Saved entries
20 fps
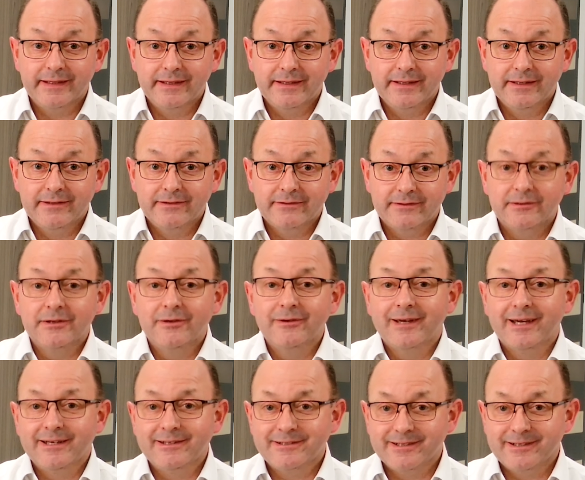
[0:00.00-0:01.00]
So do get
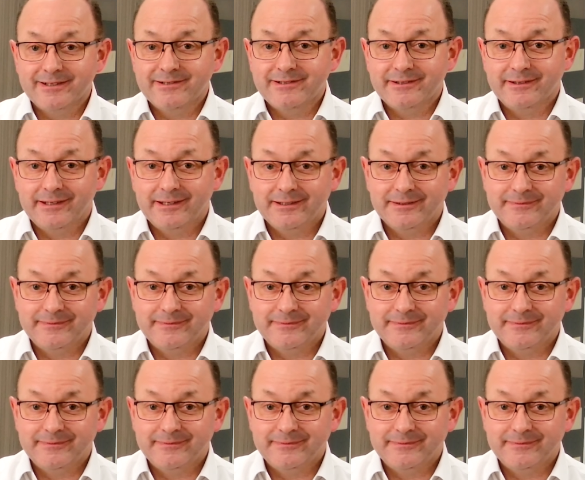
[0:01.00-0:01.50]
in touch on that.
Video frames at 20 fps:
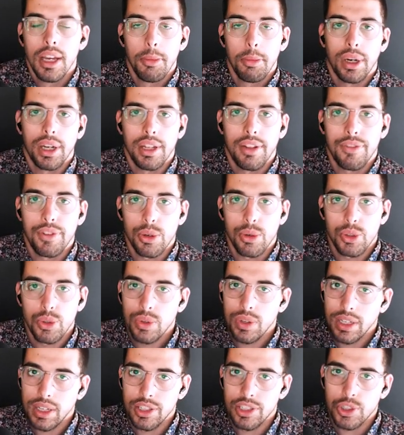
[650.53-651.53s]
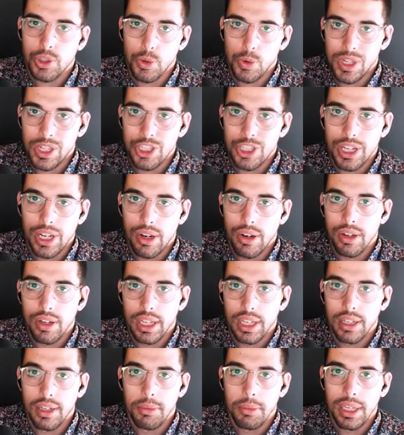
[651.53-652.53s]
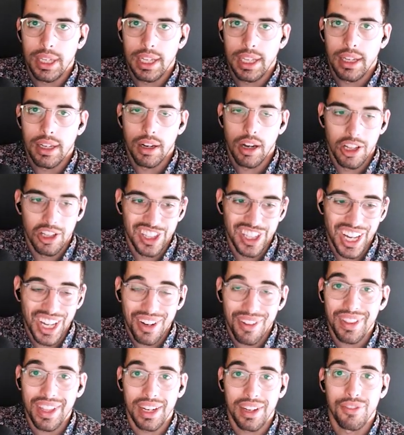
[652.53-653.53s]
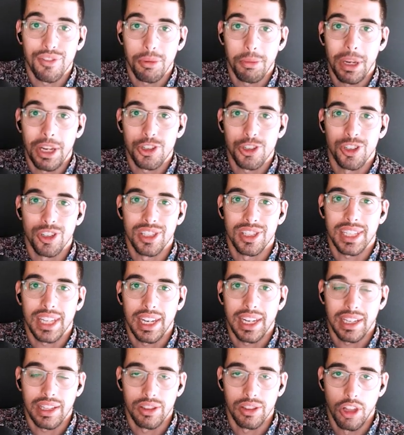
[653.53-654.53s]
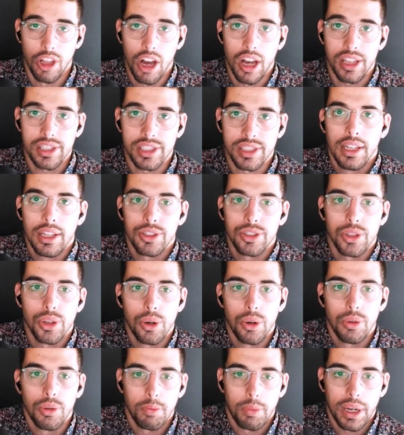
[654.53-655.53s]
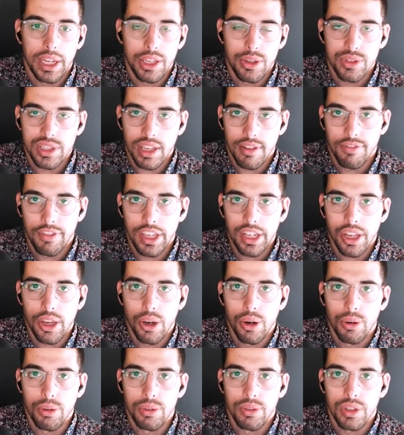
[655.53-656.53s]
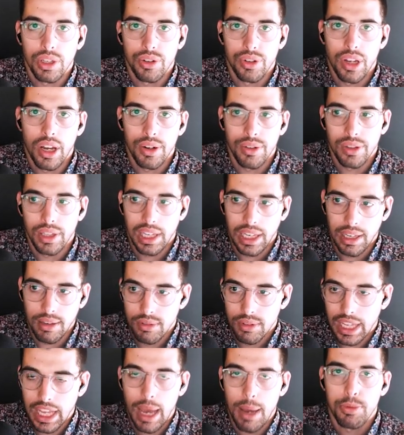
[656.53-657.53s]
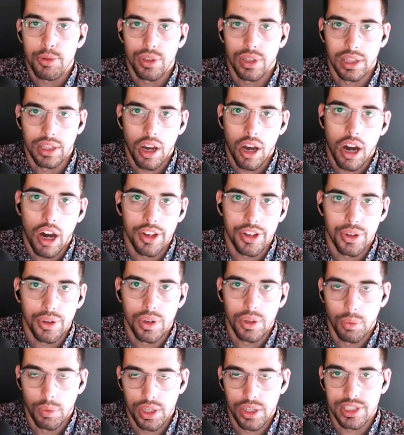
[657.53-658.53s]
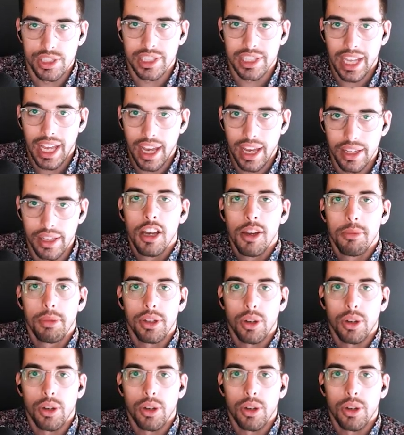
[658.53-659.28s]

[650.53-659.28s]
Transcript: But if you're doing a screen share in a meeting, a lot of that information is getting lost. So by using video, you're not only capturing the audio and what is said, but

Exercise details
Transcribe all the lines above exactly, apart from the pictures.

Problem solution
20 fps
[0:00.00-0:01.00]
So do get
[0:01.00-0:01.50]
in touch on that.
Video frames at 20 fps:
[650.53-651.53s]
[651.53-652.53s]
[652.53-653.53s]
[653.53-654.53s]
[654.53-655.53s]
[655.53-656.53s]
[656.53-657.53s]
[657.53-658.53s]
[658.53-659.28s]

[650.53-659.28s]
Transcript: But if you're doing a screen share in a meeting, a lot of that information is getting lost. So by using video, you're not only capturing the audio and what is said, but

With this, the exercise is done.